Duluth Public Schools’ final budget meeting on June 9 turned on a small number with a big consequence: a 6-cent drop in state reimbursement for each free lunch starting July 1 will leave the district with an estimated $82,000 annual gap. District leaders said the shortfall will be covered by the food service fund, but the change lands as the district is already working through its third version of the 2026-2027 budget proposal.

The reimbursement cut comes as more students are using free lunch and food prices keep climbing. District officials said supply costs are running about 11% to 12% higher than last year, adding pressure to a meal program that has become a key part of daily school operations in Duluth and across St. Louis County. Board member Amber Sadowski called the loss disappointing, and District 4 board member and Vice Chair Jill Lofald said state leaders had stepped back from the support they had promised for free meals.

For parents, the immediate answer is that no meal reduction has been announced.
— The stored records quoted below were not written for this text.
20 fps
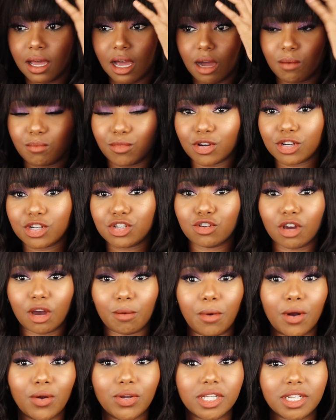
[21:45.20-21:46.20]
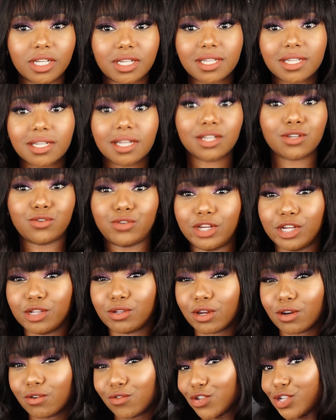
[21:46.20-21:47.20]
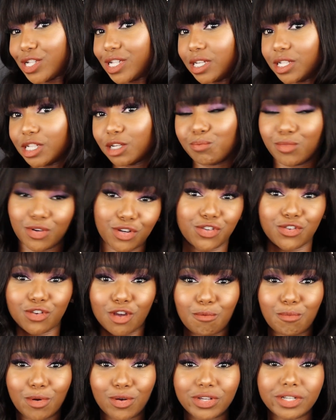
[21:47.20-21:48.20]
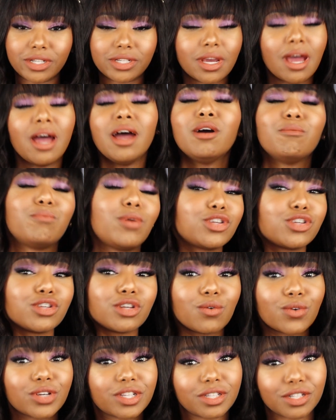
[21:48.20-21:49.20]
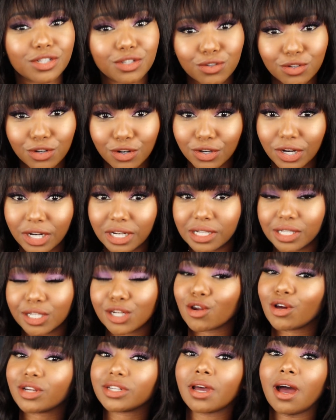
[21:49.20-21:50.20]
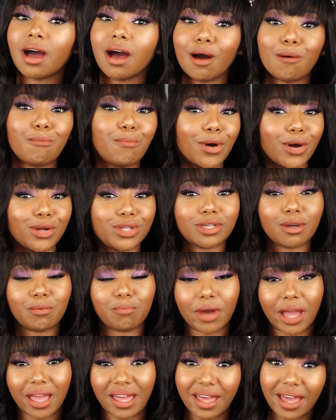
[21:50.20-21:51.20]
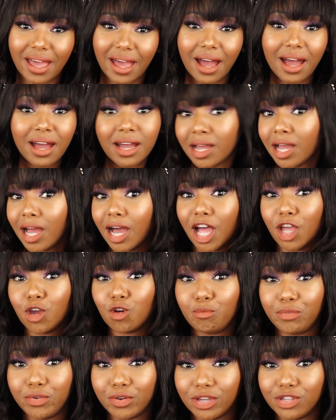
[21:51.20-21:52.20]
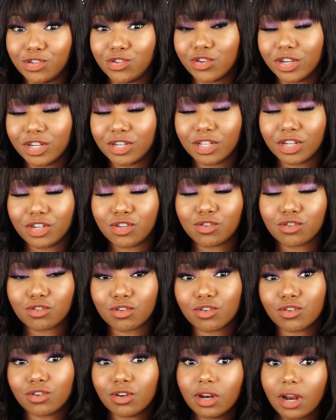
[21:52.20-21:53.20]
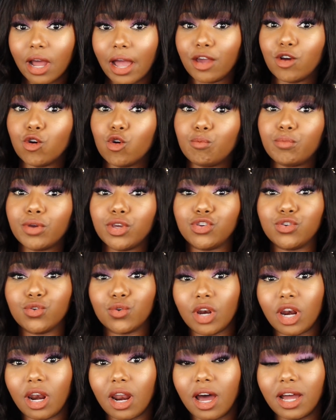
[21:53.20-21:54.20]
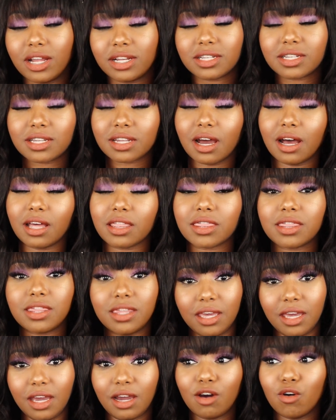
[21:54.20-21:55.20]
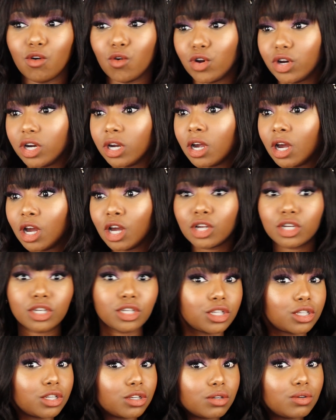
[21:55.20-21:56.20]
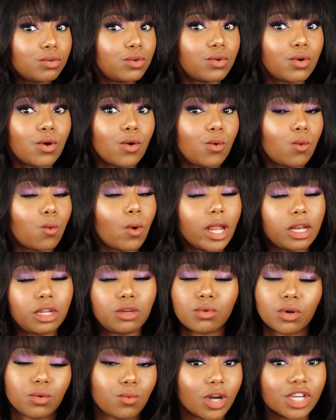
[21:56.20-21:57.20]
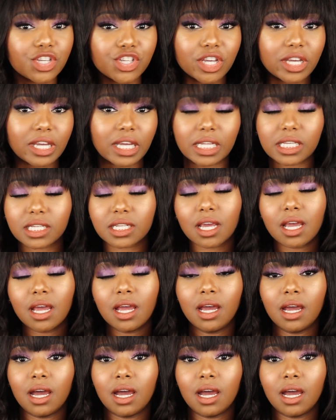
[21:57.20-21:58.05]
I'm not sure about it. Today's one of those days I'm not sure about it. But you know what? This tutorial is not about my hair. I hope you enjoyed the tutorial. I hope you learned a thing or two while you were watching it.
Duluth Public Schools says its food service fund is strong enough to absorb the $82,000 hit. But the broader budget picture shows how little room the district has to maneuver. In March, Duluth Public Schools said it needed to cut about $4.2 million for 2026-2027 because rising insurance costs, specialized student-services costs and inflation were outpacing state and federal funding.

That larger reduction plan has already forced displacement of an estimated 43 staff positions, though district leaders have said displacement is not always the same as a layoff and that retirements and attrition could still soften the blow. The district’s estimated general fund reduction totals $4,296,067, with cuts spread across district operations, elementary schools, secondary schools and contracted services.

AI-generated illustration
AI-generated illustration

The budget document also shows where officials are trying to protect students from the worst effects of the cuts. Money has been shifted to preserve instructional paraprofessionals at Laura MacArthur Elementary, a first-grade teacher at Piedmont Elementary through Title II funding, and Check & Connect mentoring and additional counseling services at Denfeld High School and Duluth East. The June 9 proposal also included smaller adjustments, including reallocating money to add social workers.

Minnesota’s free meals program, which became permanent on July 1, 2023, still requires schools to count and claim meals by eligibility category so they receive the correct reimbursements. The state’s published reimbursement table for 2025-26 lists the free-lunch state share at $4.2852 per meal. With a food program now serving more than 302 million meals in its first two years, even a six-cent trim is enough to ripple through district planning, and the School Board is set to take up the proposal June 16.